▶ _Activity_
Please copy exactly every line from the one that contains "[2297.98-2298.88s]" to the end of the data below, with both ends included and no other lines.

[Collected data]
>>>
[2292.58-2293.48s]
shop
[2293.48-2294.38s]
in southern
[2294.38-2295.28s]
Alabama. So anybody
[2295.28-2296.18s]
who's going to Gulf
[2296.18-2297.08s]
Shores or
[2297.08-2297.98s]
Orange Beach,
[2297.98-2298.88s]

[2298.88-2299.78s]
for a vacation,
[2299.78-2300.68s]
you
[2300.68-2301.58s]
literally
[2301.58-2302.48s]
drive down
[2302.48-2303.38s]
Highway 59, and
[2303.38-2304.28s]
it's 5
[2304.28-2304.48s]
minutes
<<<
▶ _Solution to the problem_
[2297.98-2298.88s]

[2298.88-2299.78s]
for a vacation,
[2299.78-2300.68s]
you
[2300.68-2301.58s]
literally
[2301.58-2302.48s]
drive down
[2302.48-2303.38s]
Highway 59, and
[2303.38-2304.28s]
it's 5
[2304.28-2304.48s]
minutes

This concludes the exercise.